Calcium / Bone Disorders: What are the symptoms of hypocalcaemia?
Hypocalcaemia symptoms include:
- Weak muscles
- Bone lesions
- Incomplete tooth formation.
Calcium / Bone Disorders: What is the cause of hypocalcaemia?
Hypocalcaemia may be due to:
- Endocrine disorders (hypoparathyroidism, myeloid thyroid carcinoma)
- Vitamin D deficiency
- Loss of calcium (due to renal insufficiency)
- Magnesium deficiency.
Calcium / Bone Disorders: How is hypocalcaemia diagnosed?
The endocrinologist will take a detailed medical history of the child and the rest of the family to see if there is a genetic disorder that could cause hypocalcaemia. The diagnosis is confirmed through laboratory testing including measuring levels of calcium (total and ionised), phosphate, magnesium, creatinine, parathyroid hormone and Vitamin D.

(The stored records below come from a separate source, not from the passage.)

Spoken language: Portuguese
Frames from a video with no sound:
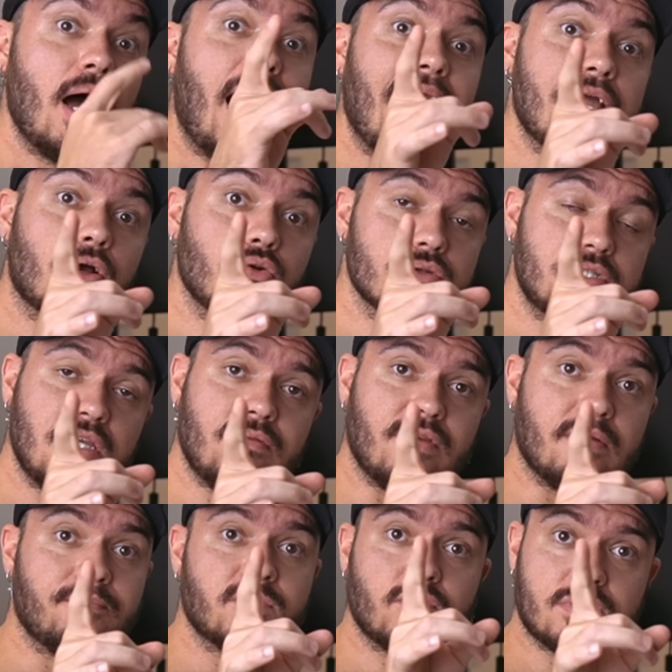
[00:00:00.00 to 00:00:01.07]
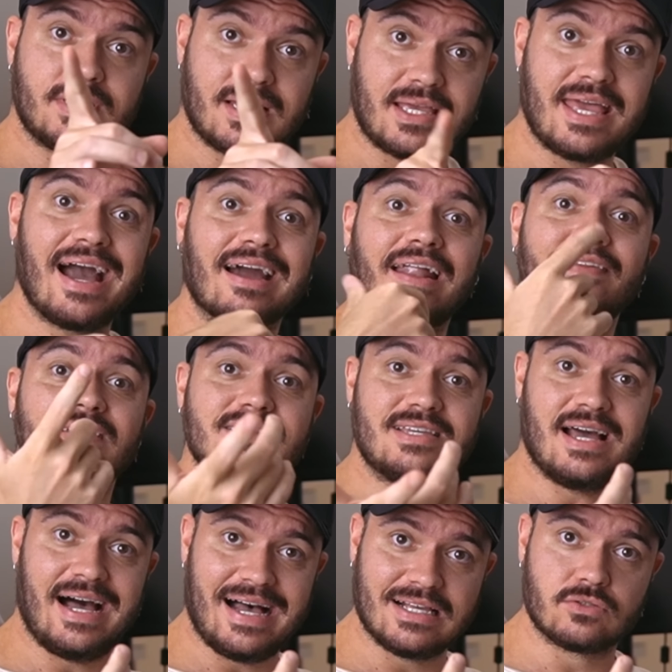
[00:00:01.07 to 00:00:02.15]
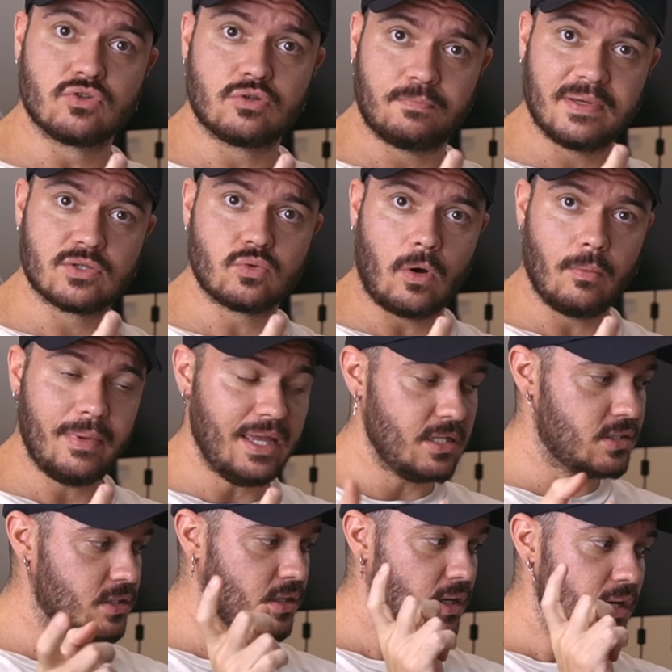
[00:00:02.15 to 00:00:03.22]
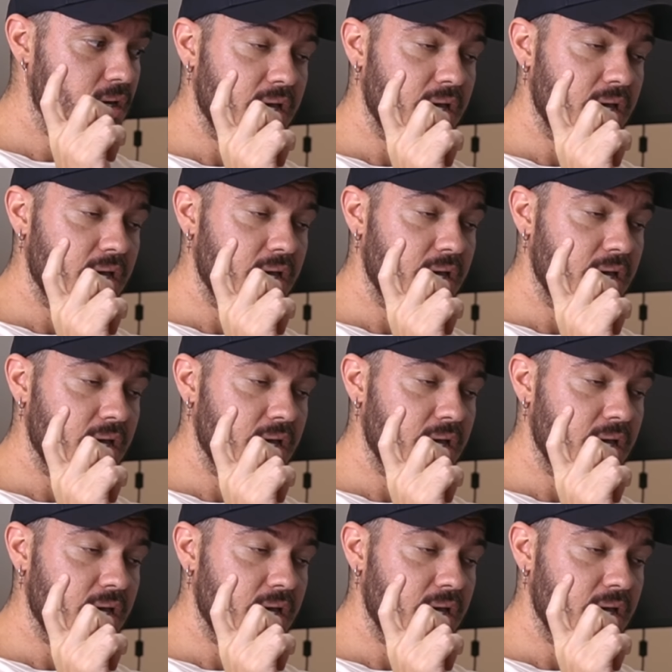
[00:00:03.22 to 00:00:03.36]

Ah, inclusive, se você quer agradecer a Asus pessoalmente,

Calcium / Bone Disorders: How is hypocalcaemia treated?
The aim of the treatment is to control the symptoms of hypocalcaemia and minimise potential complications. However, it depends on the cause, the severity of the symptoms and the calcium levels in the blood. It usually requires the administration of calcium and Vitamin D. Monitoring of the child by an endocrinologist is essential.